Lily sentit avec étonnement son cœur faire un bond dans sa poitrine.
-Et que…ça m'inquiète, en quelque sorte, de te voir comme ça. Je voulais juste que tu saches que Remus ne t'as pas rejetée à cause de ce que tu es, mais bien à cause de ce qu'il est. Je ne peux pas t'en dire plus, ajouta-t-il en réponse à son regard interrogateur. Mais tu sais… j'ai remarqué, au cours des années, que tu n'avais pas beaucoup d'amis et… si… enfin tu comprends… si jamais tu avais besoin de moi, je suis là.
-James je t'avertis, ce n'est vraiment pas le moment de te foutre de ma gueule!
-Non Lily. Je suis… tout ce qu'il y a de plus sérieux, dit-il en levant le regard vers elle. Tu es une fille super. Dommage que si peu de gens le voient…
-James, à combien de filles as-tu dit ça?
-Pour être franc, des dizaines.
Elle se sentit bouillonner, il ne changerait donc jamais! Elle l'entendit se lever et s'approcher d'elle. Puis il dit d'une voix basse, presqu'en un murmure en lui prenant la main:
-Mais tu es la première à qui je le dis sincèrement.
À ce moment-là, elle ne savait plus rien. Lily Evans ne connaissait absolument rien de James Potter : son air angélique, son regard tendre, sa maturité impressionnante, son sourire timide et sa nervosité attendrissante. Après six ans d'observation, elle se demandait comment elle avait pu être si aveugle. Elle plongea dans ses yeux doux, incapable de prononcer une seule parole.

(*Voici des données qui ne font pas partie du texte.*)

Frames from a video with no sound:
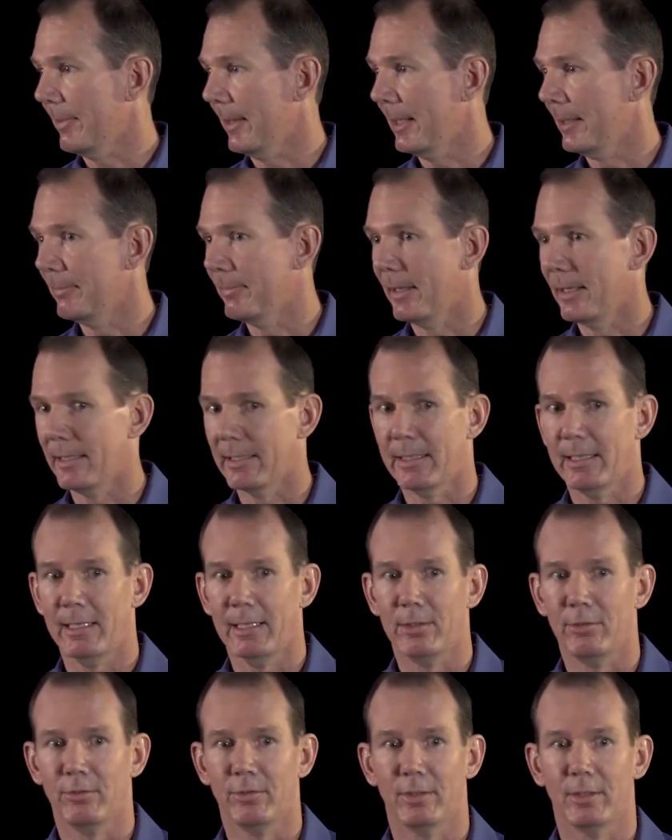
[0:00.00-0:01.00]
pain
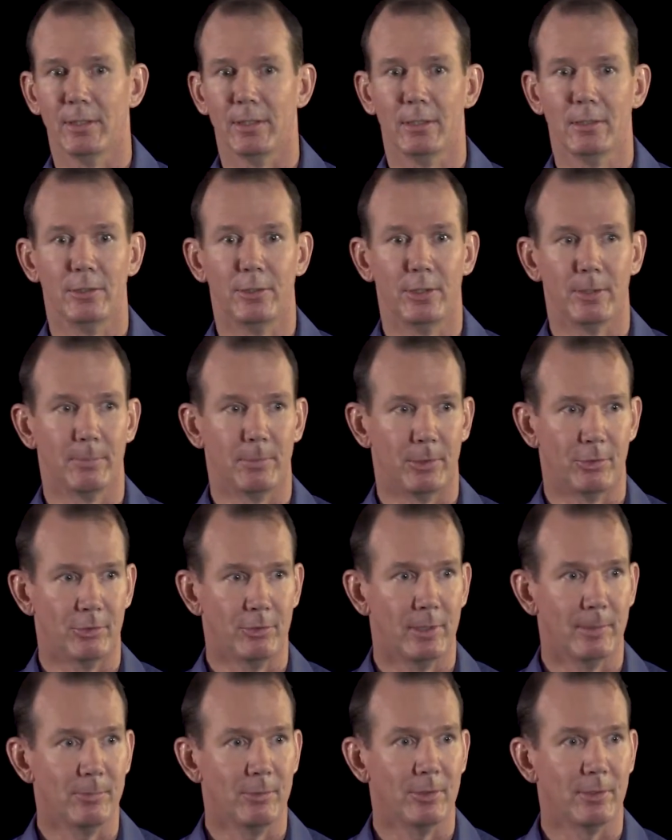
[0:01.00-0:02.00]
medication, including
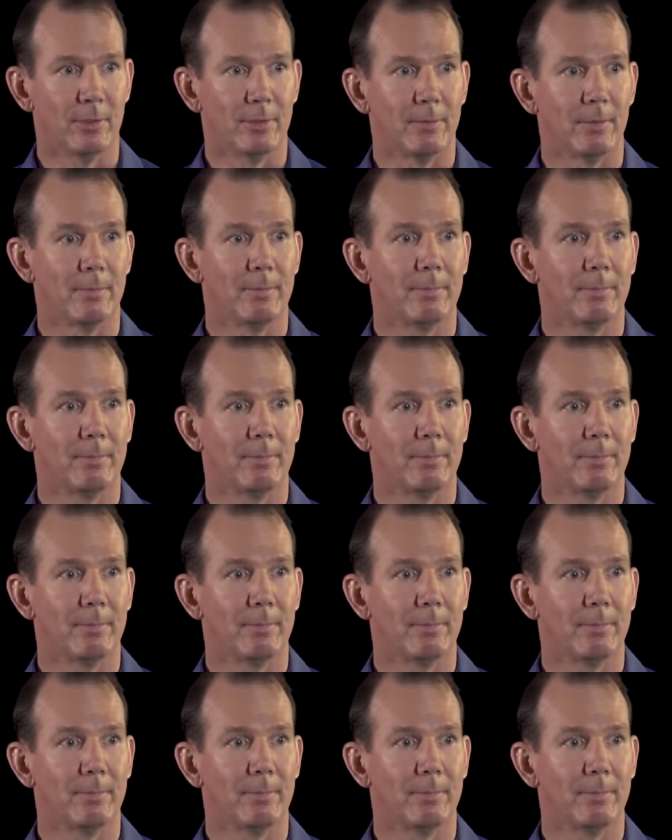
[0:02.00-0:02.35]
prescription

-Je n'écoute probablement pas souvent en classe, je coule peut-être souvent mes examens de potions, je ne suis assurément pas préfet et certainement pas l'adolescent le plus intelligent de ma promotion. Mais s'il y a une chose que je sais et dont je vais me souvenir toute ma vie, c'est à quel point Lily Evans était merveilleuse. Comment son sourire illuminait mes journées, combien d'heures j'ai passé à admirer les mille reflets de sa chevelure rousse et quel effet son regard émeraude avait sur moi. En bref, à quel point j'étais amoureux d'elle…
Elle voulut protester, lui dire qu'il n'avait pas le droit de lui dire des choses si belles pour lui briser le cœur ensuite. Mais aucun son ne sortit de sa bouche. Au contraire, sa tête se pencha tout naturellement vers la droite et son visage s'avança vers celui de James tandis que ses paupières se fermaient délicatement. Quand ses lèvres rencontrèrent enfin celles du jeune homme, ce fut une explosion de bonheur et tout devint clair. Ce n'était pas Remus qu'elle aimait, c'était James, avec sa grosse tête, son air arrogant et son assurance prétentieuse. Il referma ses bras sur elle et l'enlaça tendrement. C'est à ce moment que Lily Evans comprit que si elle avait observé James pendant six ans de sa vie, ce n'était pas parce qu'elle ne le comprenait pas, ce n'était pas à cause de son meilleur ami, mais bien parce qu'il la fascinait.